WORK TO COMPLETE:
The records that follow must be reproduced in full, exactly as written.

GIVEN RECORDS:
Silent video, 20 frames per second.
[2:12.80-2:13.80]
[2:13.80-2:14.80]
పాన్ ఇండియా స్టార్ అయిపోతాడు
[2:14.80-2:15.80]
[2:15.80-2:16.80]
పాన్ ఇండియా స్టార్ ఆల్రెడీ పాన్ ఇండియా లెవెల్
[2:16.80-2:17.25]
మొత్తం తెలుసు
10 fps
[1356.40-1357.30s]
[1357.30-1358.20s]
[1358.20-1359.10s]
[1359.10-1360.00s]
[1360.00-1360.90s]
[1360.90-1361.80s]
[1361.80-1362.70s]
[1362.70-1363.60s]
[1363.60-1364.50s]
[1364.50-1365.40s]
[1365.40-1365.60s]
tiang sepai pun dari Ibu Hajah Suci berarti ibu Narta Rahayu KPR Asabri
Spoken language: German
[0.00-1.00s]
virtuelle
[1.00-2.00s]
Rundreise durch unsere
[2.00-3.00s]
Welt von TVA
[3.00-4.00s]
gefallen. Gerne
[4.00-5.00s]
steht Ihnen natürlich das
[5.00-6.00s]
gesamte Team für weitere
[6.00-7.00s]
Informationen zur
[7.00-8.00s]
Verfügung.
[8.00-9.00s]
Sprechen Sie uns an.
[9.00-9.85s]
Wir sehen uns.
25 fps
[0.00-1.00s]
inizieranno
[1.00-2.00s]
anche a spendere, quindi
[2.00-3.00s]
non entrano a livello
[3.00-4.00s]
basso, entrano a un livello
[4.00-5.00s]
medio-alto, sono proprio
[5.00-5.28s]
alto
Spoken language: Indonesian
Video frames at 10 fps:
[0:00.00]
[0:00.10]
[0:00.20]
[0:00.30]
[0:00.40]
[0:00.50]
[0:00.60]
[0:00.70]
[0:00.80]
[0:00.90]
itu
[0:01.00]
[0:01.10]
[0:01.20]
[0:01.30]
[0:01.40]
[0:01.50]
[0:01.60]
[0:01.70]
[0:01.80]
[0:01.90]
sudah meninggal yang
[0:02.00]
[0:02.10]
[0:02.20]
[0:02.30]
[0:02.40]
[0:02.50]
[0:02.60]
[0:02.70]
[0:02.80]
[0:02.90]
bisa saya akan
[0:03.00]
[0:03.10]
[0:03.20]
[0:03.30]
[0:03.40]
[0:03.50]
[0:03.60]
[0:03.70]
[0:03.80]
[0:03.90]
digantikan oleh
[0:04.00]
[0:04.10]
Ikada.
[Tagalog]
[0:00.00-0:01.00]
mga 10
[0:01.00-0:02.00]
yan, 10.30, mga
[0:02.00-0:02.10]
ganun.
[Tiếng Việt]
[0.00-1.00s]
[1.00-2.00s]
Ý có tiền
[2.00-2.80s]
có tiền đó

TASK RESPONSE:
Silent video, 20 frames per second.
[2:12.80-2:13.80]
[2:13.80-2:14.80]
పాన్ ఇండియా స్టార్ అయిపోతాడు
[2:14.80-2:15.80]
[2:15.80-2:16.80]
పాన్ ఇండియా స్టార్ ఆల్రెడీ పాన్ ఇండియా లెవెల్
[2:16.80-2:17.25]
మొత్తం తెలుసు
10 fps
[1356.40-1357.30s]
[1357.30-1358.20s]
[1358.20-1359.10s]
[1359.10-1360.00s]
[1360.00-1360.90s]
[1360.90-1361.80s]
[1361.80-1362.70s]
[1362.70-1363.60s]
[1363.60-1364.50s]
[1364.50-1365.40s]
[1365.40-1365.60s]
tiang sepai pun dari Ibu Hajah Suci berarti ibu Narta Rahayu KPR Asabri
Spoken language: German
[0.00-1.00s]
virtuelle
[1.00-2.00s]
Rundreise durch unsere
[2.00-3.00s]
Welt von TVA
[3.00-4.00s]
gefallen. Gerne
[4.00-5.00s]
steht Ihnen natürlich das
[5.00-6.00s]
gesamte Team für weitere
[6.00-7.00s]
Informationen zur
[7.00-8.00s]
Verfügung.
[8.00-9.00s]
Sprechen Sie uns an.
[9.00-9.85s]
Wir sehen uns.
25 fps
[0.00-1.00s]
inizieranno
[1.00-2.00s]
anche a spendere, quindi
[2.00-3.00s]
non entrano a livello
[3.00-4.00s]
basso, entrano a un livello
[4.00-5.00s]
medio-alto, sono proprio
[5.00-5.28s]
alto
Spoken language: Indonesian
Video frames at 10 fps:
[0:00.00]
[0:00.10]
[0:00.20]
[0:00.30]
[0:00.40]
[0:00.50]
[0:00.60]
[0:00.70]
[0:00.80]
[0:00.90]
itu
[0:01.00]
[0:01.10]
[0:01.20]
[0:01.30]
[0:01.40]
[0:01.50]
[0:01.60]
[0:01.70]
[0:01.80]
[0:01.90]
sudah meninggal yang
[0:02.00]
[0:02.10]
[0:02.20]
[0:02.30]
[0:02.40]
[0:02.50]
[0:02.60]
[0:02.70]
[0:02.80]
[0:02.90]
bisa saya akan
[0:03.00]
[0:03.10]
[0:03.20]
[0:03.30]
[0:03.40]
[0:03.50]
[0:03.60]
[0:03.70]
[0:03.80]
[0:03.90]
digantikan oleh
[0:04.00]
[0:04.10]
Ikada.
[Tagalog]
[0:00.00-0:01.00]
mga 10
[0:01.00-0:02.00]
yan, 10.30, mga
[0:02.00-0:02.10]
ganun.
[Tiếng Việt]
[0.00-1.00s]
[1.00-2.00s]
Ý có tiền
[2.00-2.80s]
có tiền đó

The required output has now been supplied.